───── Data for analysis ─────

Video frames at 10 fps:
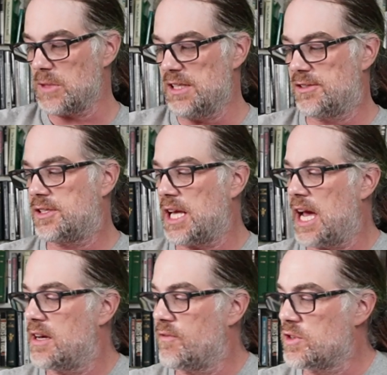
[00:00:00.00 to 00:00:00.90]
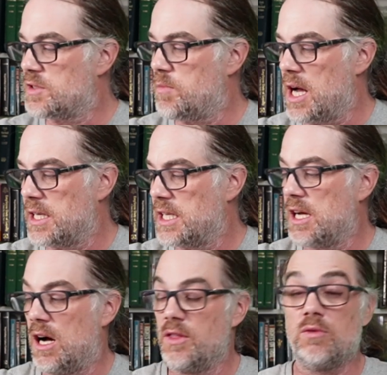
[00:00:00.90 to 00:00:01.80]
instead of responding
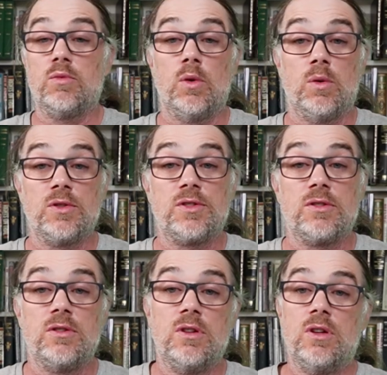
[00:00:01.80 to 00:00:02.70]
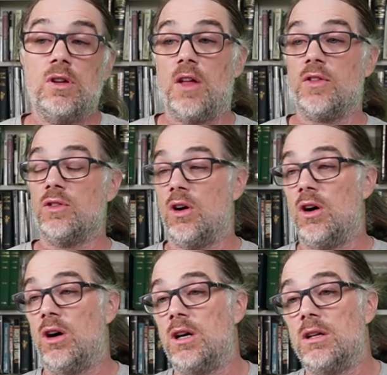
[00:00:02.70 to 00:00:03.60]
on the rules, on the
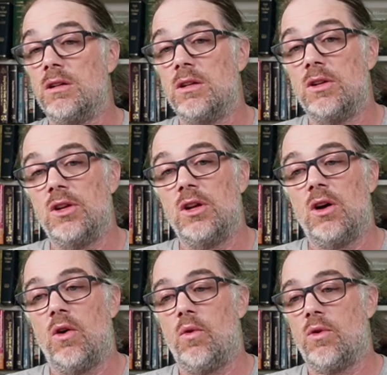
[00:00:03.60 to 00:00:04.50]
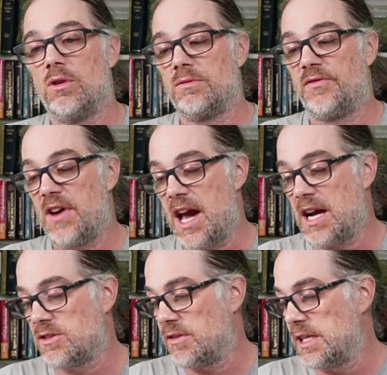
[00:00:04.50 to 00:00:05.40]
law, or the
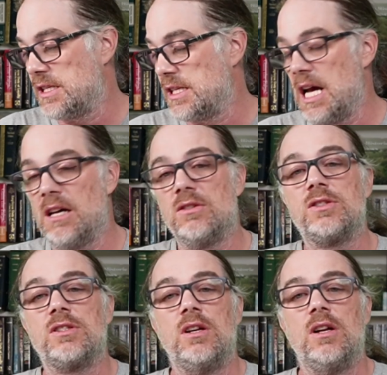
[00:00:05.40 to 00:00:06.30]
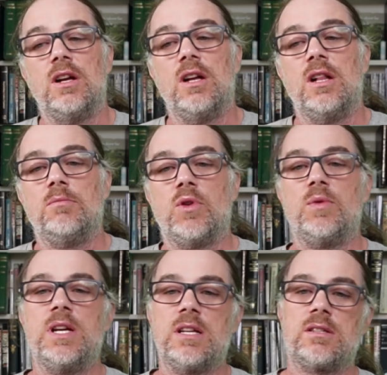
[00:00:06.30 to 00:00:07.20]
facts, or anything else,
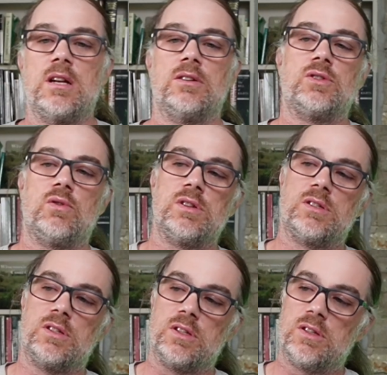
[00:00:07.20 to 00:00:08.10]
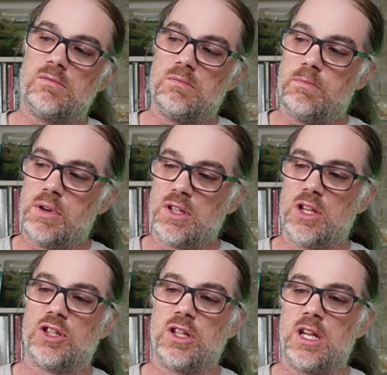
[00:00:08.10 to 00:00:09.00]
Maria Seltzor's
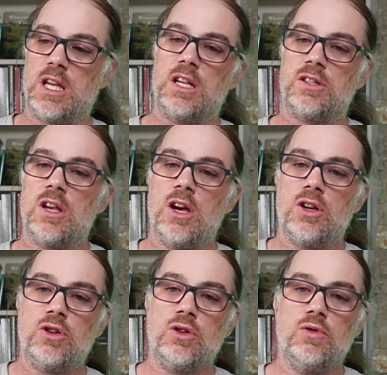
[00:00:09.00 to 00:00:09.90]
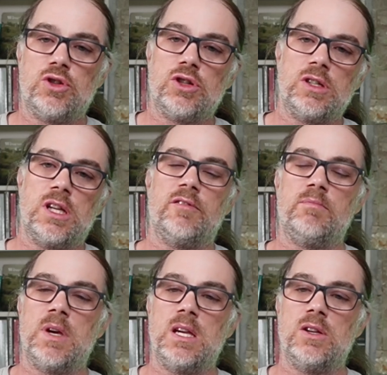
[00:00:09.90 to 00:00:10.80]
position is, you
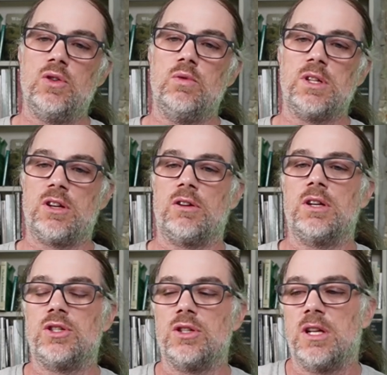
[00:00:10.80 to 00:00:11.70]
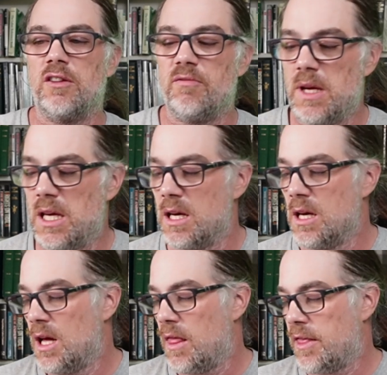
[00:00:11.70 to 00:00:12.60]
attorney should give me
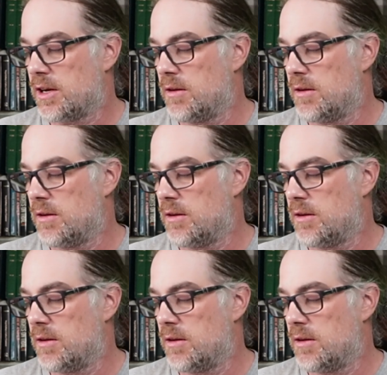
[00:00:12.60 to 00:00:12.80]
the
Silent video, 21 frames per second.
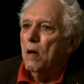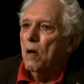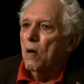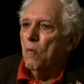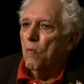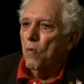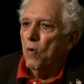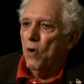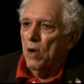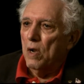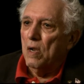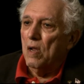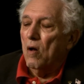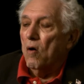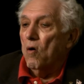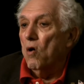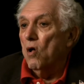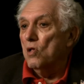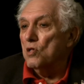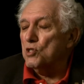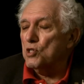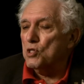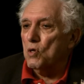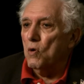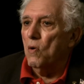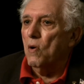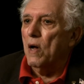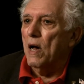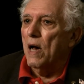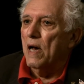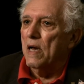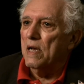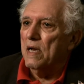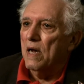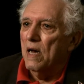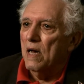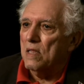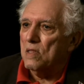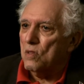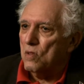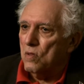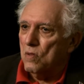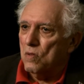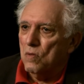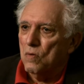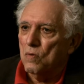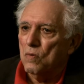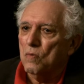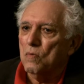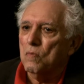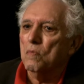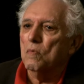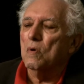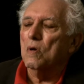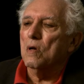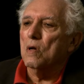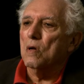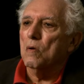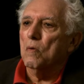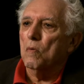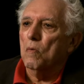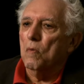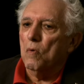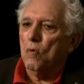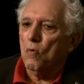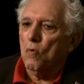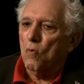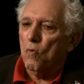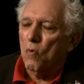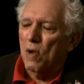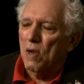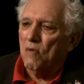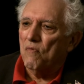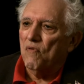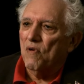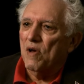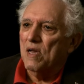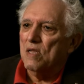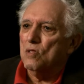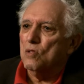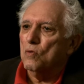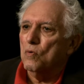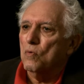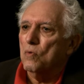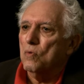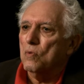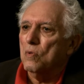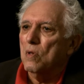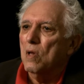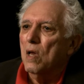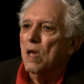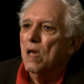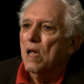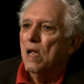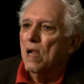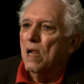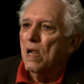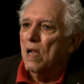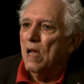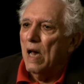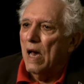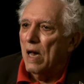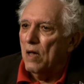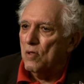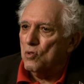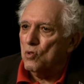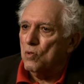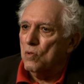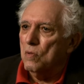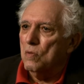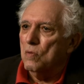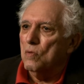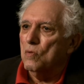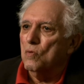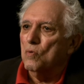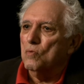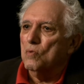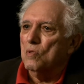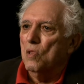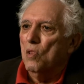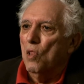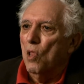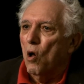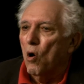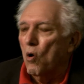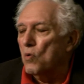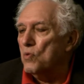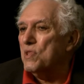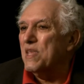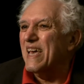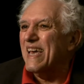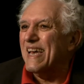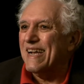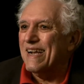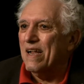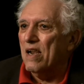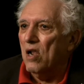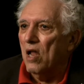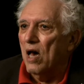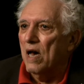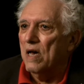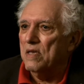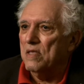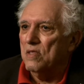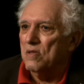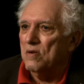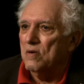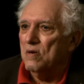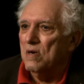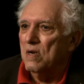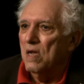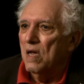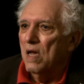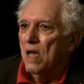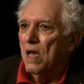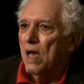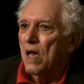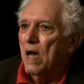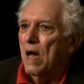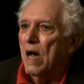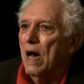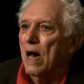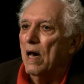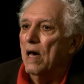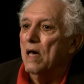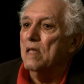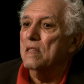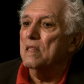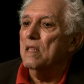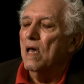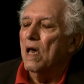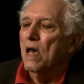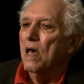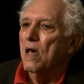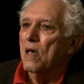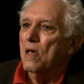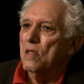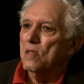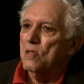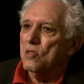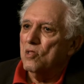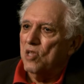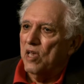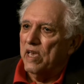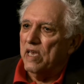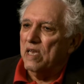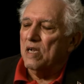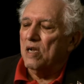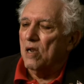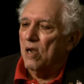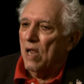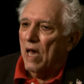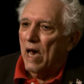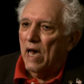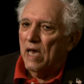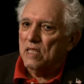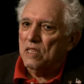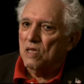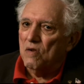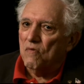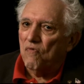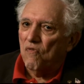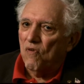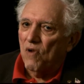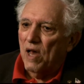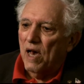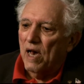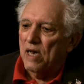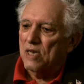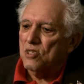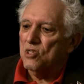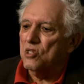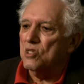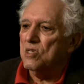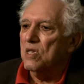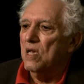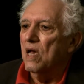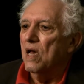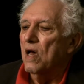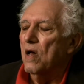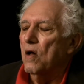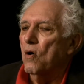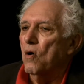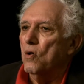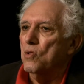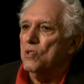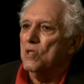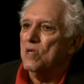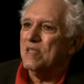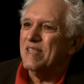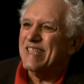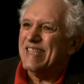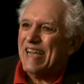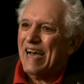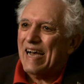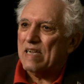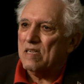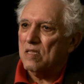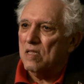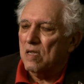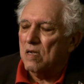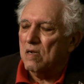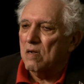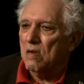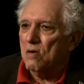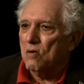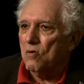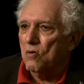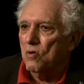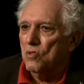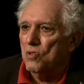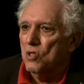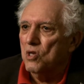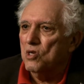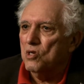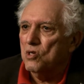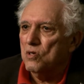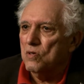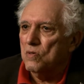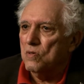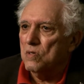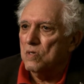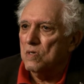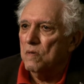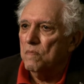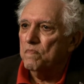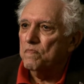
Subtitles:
Well, also I had to qualify to have to load a glider and take glider flights under tactical conditions.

─────

Copy exactly, please, every line from the one holding "[00:00:09.00 to 00:00:09.90]" through the last line of the data, both ends included, and no pictures.

Expected answer –
[00:00:09.00 to 00:00:09.90]
[00:00:09.90 to 00:00:10.80]
position is, you
[00:00:10.80 to 00:00:11.70]
[00:00:11.70 to 00:00:12.60]
attorney should give me
[00:00:12.60 to 00:00:12.80]
the
Silent video, 21 frames per second.
Subtitles:
Well, also I had to qualify to have to load a glider and take glider flights under tactical conditions.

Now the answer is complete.